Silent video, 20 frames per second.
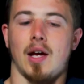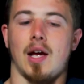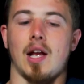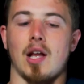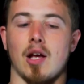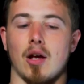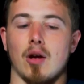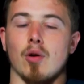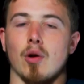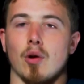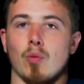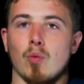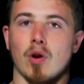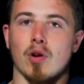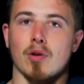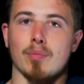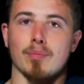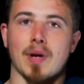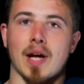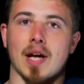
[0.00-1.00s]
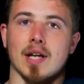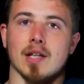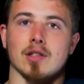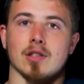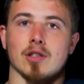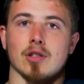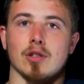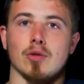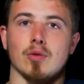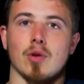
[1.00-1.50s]
Hello and welcome back
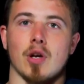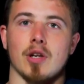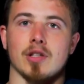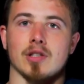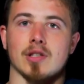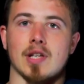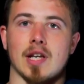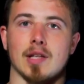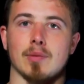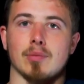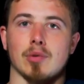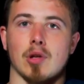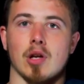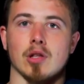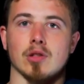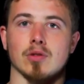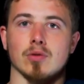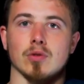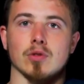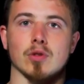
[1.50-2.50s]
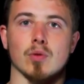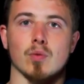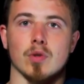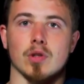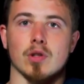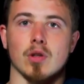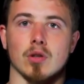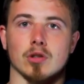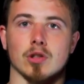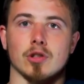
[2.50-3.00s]
to Understanding Pliosaurs with
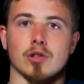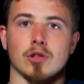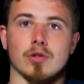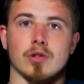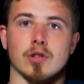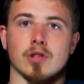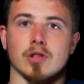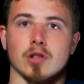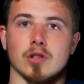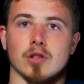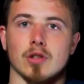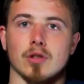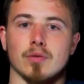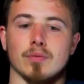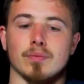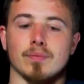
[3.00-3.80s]
Dr. Judyth Sassoon.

» WORK TO COMPLETE
Return the records above exactly, without the pictures.

» SOLUTION TO THIS PROBLEM
Silent video, 20 frames per second.
[0.00-1.00s]
[1.00-1.50s]
Hello and welcome back
[1.50-2.50s]
[2.50-3.00s]
to Understanding Pliosaurs with
[3.00-3.80s]
Dr. Judyth Sassoon.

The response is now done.